(Required action): Read the records below and report each line in which "frames" occurs.

(Data records):
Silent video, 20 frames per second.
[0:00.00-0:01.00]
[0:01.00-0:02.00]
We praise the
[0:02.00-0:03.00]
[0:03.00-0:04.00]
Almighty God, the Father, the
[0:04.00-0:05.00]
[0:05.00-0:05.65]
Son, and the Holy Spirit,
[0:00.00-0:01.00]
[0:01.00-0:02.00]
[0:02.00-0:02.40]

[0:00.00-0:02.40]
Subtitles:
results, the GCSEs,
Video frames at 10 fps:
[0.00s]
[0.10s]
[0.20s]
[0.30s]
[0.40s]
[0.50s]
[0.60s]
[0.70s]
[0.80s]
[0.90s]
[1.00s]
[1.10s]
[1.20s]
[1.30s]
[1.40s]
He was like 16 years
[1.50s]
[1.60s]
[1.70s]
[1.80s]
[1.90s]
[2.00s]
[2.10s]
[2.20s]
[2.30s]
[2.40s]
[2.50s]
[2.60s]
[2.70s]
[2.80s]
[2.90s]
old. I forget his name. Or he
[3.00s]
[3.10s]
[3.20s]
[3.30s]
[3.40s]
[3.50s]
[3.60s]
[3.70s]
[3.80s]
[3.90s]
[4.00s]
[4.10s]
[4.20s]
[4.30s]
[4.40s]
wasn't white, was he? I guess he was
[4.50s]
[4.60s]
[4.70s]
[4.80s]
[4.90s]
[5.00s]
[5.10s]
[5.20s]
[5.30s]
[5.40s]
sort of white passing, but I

--

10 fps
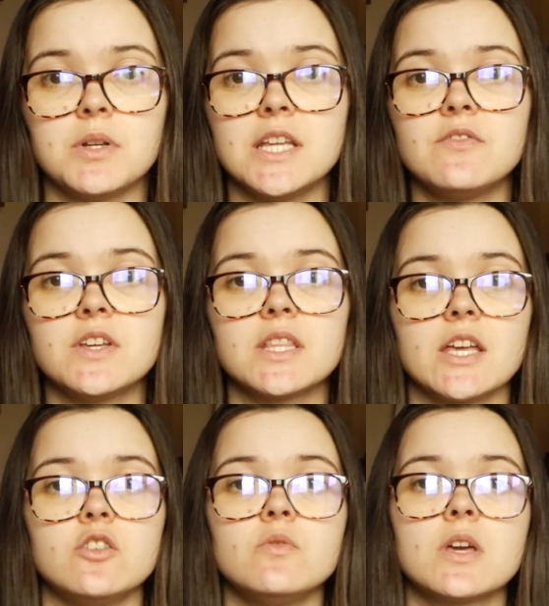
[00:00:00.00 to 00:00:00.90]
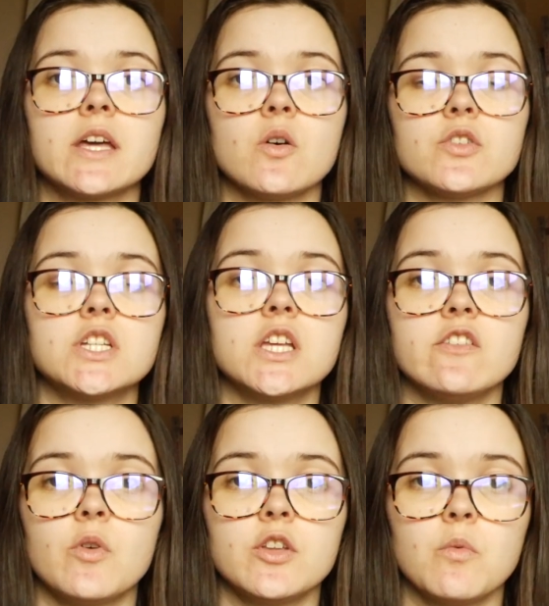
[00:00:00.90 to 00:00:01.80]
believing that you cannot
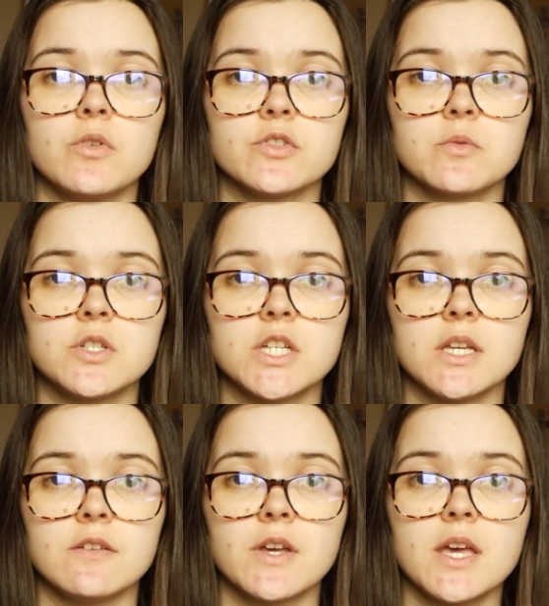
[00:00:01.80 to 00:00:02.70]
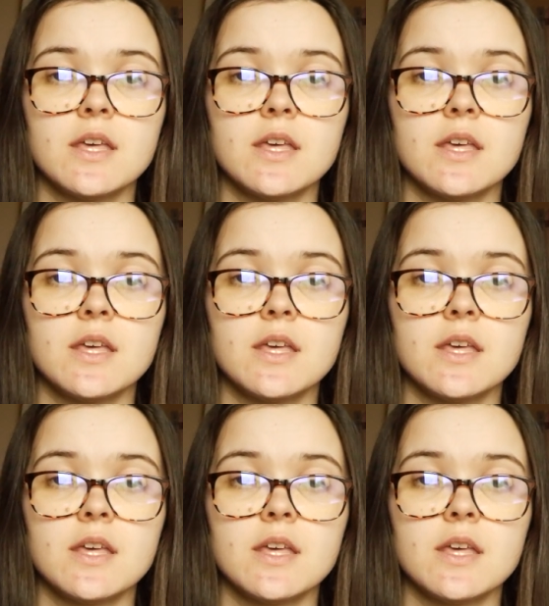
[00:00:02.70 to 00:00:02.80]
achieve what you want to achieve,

...

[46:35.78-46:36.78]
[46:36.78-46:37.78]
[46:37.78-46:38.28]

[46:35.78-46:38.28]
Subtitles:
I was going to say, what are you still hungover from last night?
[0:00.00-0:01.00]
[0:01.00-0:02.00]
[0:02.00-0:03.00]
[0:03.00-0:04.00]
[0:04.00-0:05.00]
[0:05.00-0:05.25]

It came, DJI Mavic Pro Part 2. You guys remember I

(Answer):
Silent video, 20 frames per second.
Video frames at 10 fps:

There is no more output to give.